The sun used to rise and set on the stock market, depending on the results of the monthly non-farm payrolls report from the Department of Labor’s Bureau of Labor Statistics. On Friday, it made absolutely no difference. Despite the huge shortfall, with only 162,000 new non-farm payroll jobs added in July – missing expectations of 185,000 – the Dow Jones Industrial Average and the S&P 500 Index finished the session at new record-high closing levels. Surprisingly, the Russell 2000 Index – which hits record highs with the regularity of a geriatric on Metamucil, prunes and yogurt – missed a new record close by a gap too small to accommodate a nanoparticle.
The payrolls disappointment cloud had a silver lining because most investors believed it would discourage the Fed from being too quick with the taper trigger. Bad news for employment is good news for the longevity of the quantitative easing program. On the other hand, the drop in the labor participation rate from 63.5 percent to 63.4 percent helped to push the unemployment rate down from 7.6 percent last month to 7.4 percent. Keep in mind that Ben Bernanke has been discussing a 7 percent unemployment rate as a threshold for beginning the taper.
The Dow Jones Industrial Average (DIA) picked up 30 points to finish Friday’s trading session at another record-high close of 15,658.36 for a 0.19 percent advance. The Dow retreated 32 basis points from a new intraday record high of 15,658.68. The S&P 500 (SPY) rose 0.16 percent to finish the week at a record high of 1,709.67.
The Nasdaq 100 (QQQ) climbed 0.55 percent to finish at 3,143. The Russell 2000 (IWM) actually retreated by less than one basis point from Thursday’s record-high close of 1,059.88 to end the week at 1.059.86. Wow!
In other major markets, oil (USO) declined 0.86 percent to close at $37.94.
On London’s ICE Futures Europe Exchange, September futures for Brent crude oil declined by 60 cents (0.55 percent) to $108.94/bbl. (BNO).

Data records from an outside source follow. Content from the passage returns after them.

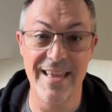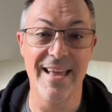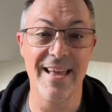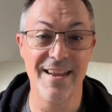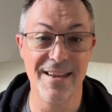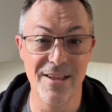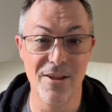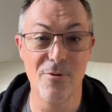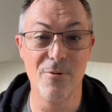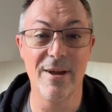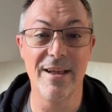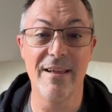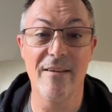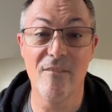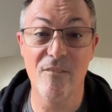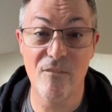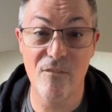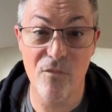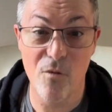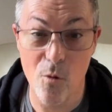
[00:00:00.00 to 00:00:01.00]
and no wait,
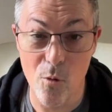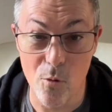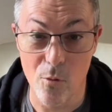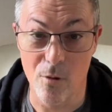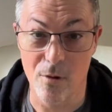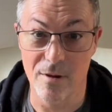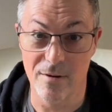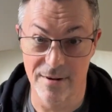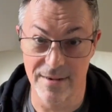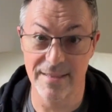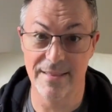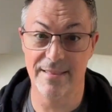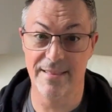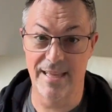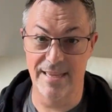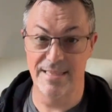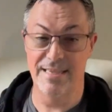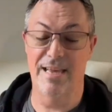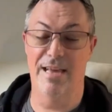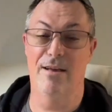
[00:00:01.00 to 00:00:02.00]
4.
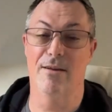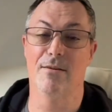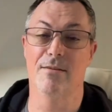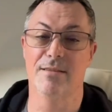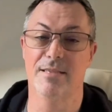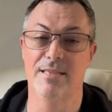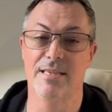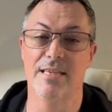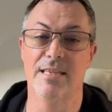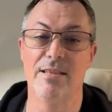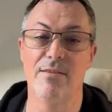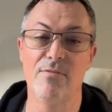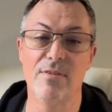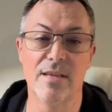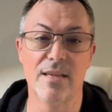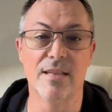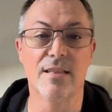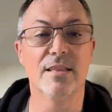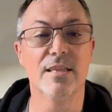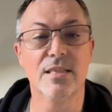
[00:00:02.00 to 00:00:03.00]
That's how
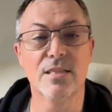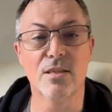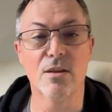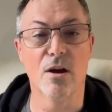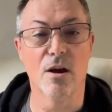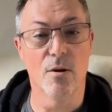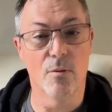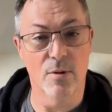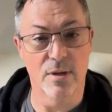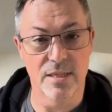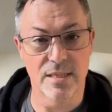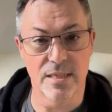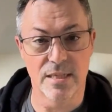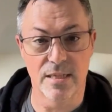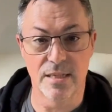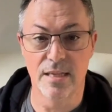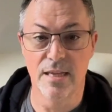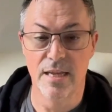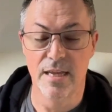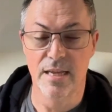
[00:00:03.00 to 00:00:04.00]
significant this guy was
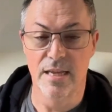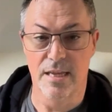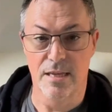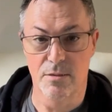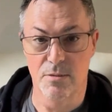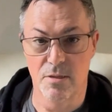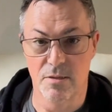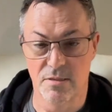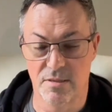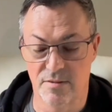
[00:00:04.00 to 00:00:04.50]
in terms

August Gold Futures advanced by $1.10 (0.08 percent) to $1,312.10 per ounce (GLD).
Transports ran out of gas on Friday, with the Dow Jones Transportation Average (IYT) declining 0.22 percent.
In Japan, stocks skyrocketed as the yen weakened to 99.67 per dollar during Friday’s trading session in Tokyo. A weaker yen causes Japanese exports to be more competitively priced in foreign markets (FXY). The Nikkei 225 Stock Average skyrocketed 3.29 percent to 14,466 (EWJ).
In China, stocks advanced modestly as a result of continuing reports that the government plans to ease restrictions on real estate transactions. The Shanghai Composite Index inched upward by 0.02 percent to close at 2,029 (FXI). Hong Kong’s Hang Seng Index advanced 0.46 percent to finish the session at 22,190 (EWH).
Friday was one of those unusual days when American economic data really did impact the major European stock indices. A review of the charts validates claims that European stocks made a retreat after America’s disappointing non-farm payrolls report for July. The Euro STOXX 50 Index had been bouncing between 2,812 and 2,819 until just after the report was released at 8:30 EDT. At that point, the STOXX 50 sank to 2,796. However, as was the case with the American stock indices, the STOXX 50 managed to climb out of the red before the closing bell.
The Euro STOXX 50 Index finished Friday’s session with a 0.08 percent advance to 2,811 – climbing further above its 50-day moving average of 2,690. Its Relative Strength Index is 69.50 (FEZ). Most investors consider an RSI above 70 as an “overbought” signal.
Technical indicators reveal that the S&P 500 continued to soar above its 50-day moving average of 1,647 after finishing Friday’s session with a 0.16 percent advance to its latest record high of 1,709.67. At this point, bears are hoping to see the formation of a head-and-shoulders pattern on the S&P chart. Its Relative Strength Index rose from 69.25 to 70.10. With the S&P now above the “overbought” threshold of 70, many investors could take that as a “sell” signal, resulting in a pullback. After dipping below the signal line on Wednesday, the MACD has climbed back above it, suggesting a continued advance.
For Friday, only three sectors were in negative territory. The consumer discretionary sector led the group, with a 0.71 percent surge. The energy sector trailed the group with a 0.44 percent decline.
Consumer Discretionary (XLY): +0.71%
Technology: (XLK): +0.44%
Industrials (XLI): +0.20%
Materials: (XLB): +0.56%
Energy (XLE): -0.44%
Financials: (XLF): -0.02%
Utilities (XLU): -0.13%
Health Care: (XLV): +0.04%
Consumer Staples (XLP): +0.05%
Bottom line: The disappointing report on July non-farm payrolls failed to stop the Dow and the S&P 500 from hitting new record highs as investors expected the report to motivate the Federal Reserve to delay the tapering of its bond-buying program.